Les nuances de la grisaille

Certes, notre économie fait encore envie en Occident, car c'est l'une des rares à être déjà entrée en phase d'expansion, après une reprise des plus vigoureuses, et à avoir récupéré l'ensemble des emplois que la récession avait détruits.

C'est l'un des rares endroits (avec l'Australie et la Norvège) où la Banque centrale a commencé à normaliser ses taux directeurs, abaissés à des creux historiques pour ranimer le crédit.

À l'opposé, on ne s'attend pas à ce que la première économie du monde entre en expansion avant le deuxième semestre de 2011. Cela pourrait même être en fin d'année seulement, si devait persister la mollesse actuelle de la reprise américaine. Quant aux emplois, il en manque encore 7,3 millions pour retrouver le niveau d'avant-récession. Au rythme présent où les entreprises embauchent, il faudra peut-être attendre jusqu'en 2013.

Cette reprise américaine avec création d'emplois anémique pousse les prix à la baisse, la concurrence entre travailleurs les incitant à renoncer à des hausses de salaire. L'inflation est si faible que la Réserve fédérale fait tout son possible afin d'éviter l'enracinement d'attentes déflationnistes. Pour stimuler le crédit, elle entend garder son taux directeur tout près de 0%, fixé là en décembre 2008, pour une durée prolongée que beaucoup de prévisionnistes voient perdurer jusqu'en 2012.

Moins touché en apparence

La récession a moins touché l'économie canadienne que l'américaine Quant à la décroissance et au chômage. En ce qui concerne les prix, c'est le Canada qui a surtout écopé. Exprimé en dollars courants, le PIB a reculé de 4,5% au Canada, mais de 1,7% seulement aux États-Unis en 2009. C'est le pouvoir d'achat des ménages et des entreprises qui a été touché pendant quelques mois.

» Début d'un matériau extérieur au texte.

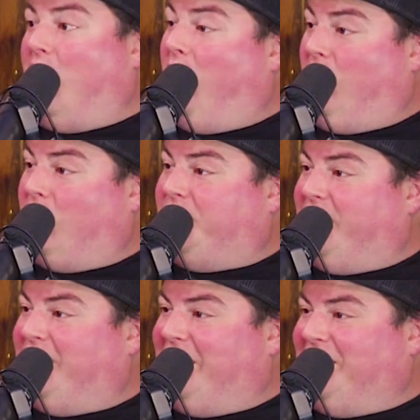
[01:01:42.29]
Oh,
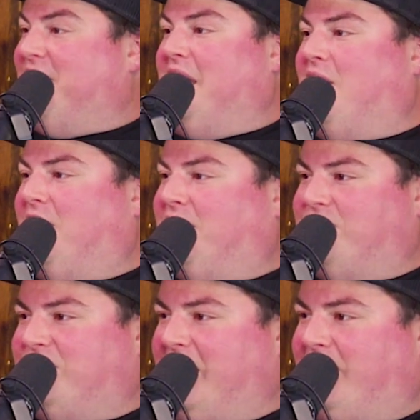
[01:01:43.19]
good. And then they all
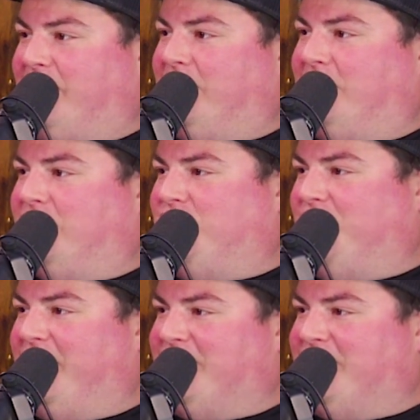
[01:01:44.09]
just had shitty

En termes réels (sans tenir compte des effets de prix), l'économie américaine fait moins bien que la canadienne depuis 2006.

Se relever de la récession a été plus facile chez nous puisque le bilan financier des ménages n'a pas été affligé par la forte dépréciation de leurs maisons. Les dépenses de consommation n'ont que peu reculé durant la récession et ont été très robustes durant la phase de reprise.

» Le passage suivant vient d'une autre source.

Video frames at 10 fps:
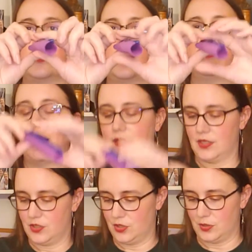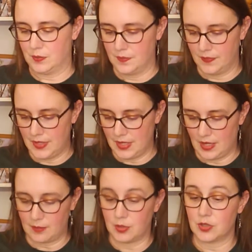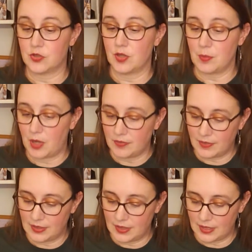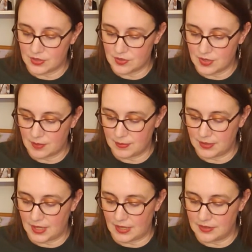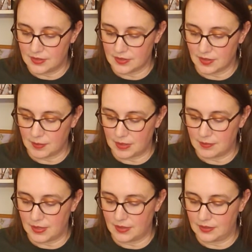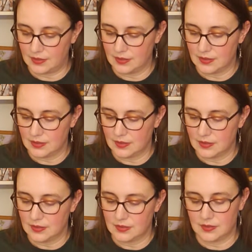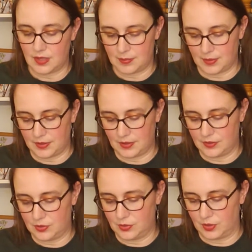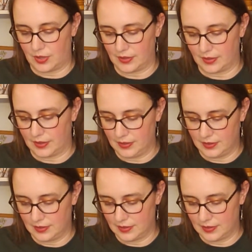now I've got this tube. I'm going to trim off any extra tape at the edge because I made my tape a little too long there.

Depuis quelques mois, elles stagnent. Elles ont même diminué en juillet, peut-être à cause de l'entrée en vigueur ou de l'augmentation de la taxe de vente harmonisée dans trois provinces.

Les ménages canadiens n'ont jamais été aussi endettés. Forcément, ils devront moins consommer au cours des mois à venir. «Les consommateurs canadiens ne pourront pas être indéfiniment les moteurs de l'économie comme ils l'ont été au cours des dernières années», notait cette semaine, Maurice N. Marchon, professeur titulaire à HEC Montréal qui vient de publier la mouture annuelle de ses Perspectives économiques nord-américaines dans un contexte international.

Comment l'expansion se nourrira-t-elle?

Ce n'est pas non plus la construction, autre moteur de croissance et de création d'emploi, qui prendra le relais. Les mises en chantier ont dépassé en nombre la formation de ménages en début d'année. Depuis, c'est le retour du balancier, malgré la faiblesse exceptionnelle des taux hypothécaires.

Dans le numéro de juillet de son Rapport sur la politique monétaire, la Banque du Canada tablait beaucoup sur les investissements des entreprises pour prendre le relais. Elles ont tardé à profiter des facilités de crédit et de la force de notre monnaie. Elles ont mis les bouchées doubles au printemps. Vont-elles persister, si les perspectives de vente diminuent à mesure que s'émousse la confiance?

Si oui, ce sera pour rattraper des retards de productivité. À terme, ce sera sans doute pour le mieux, mais c'est peu porteur de nouveaux emplois dans l'immédiat.

Surtout que le présent cycle se caractérise par une faiblesse des exportations, en particulier vers les États-Unis qui en absorbent pourtant les trois quarts.

Vrai, comme le signalait Matthieu Arseneau, de la Banque Nationale cette semaine, les exportations pèsent moins dans le PIB canadien qu'au début du siècle: de 46% en 2000, elles ont fondu à 30%. À ce niveau, c'est quand même deux fois plus que ce qu'elles représentent aux États-Unis. Le commerce extérieur est par conséquent un vecteur de croissance plus puissant de ce côté-ci de la frontière. S'il faiblit, notre économie pâtit davantage.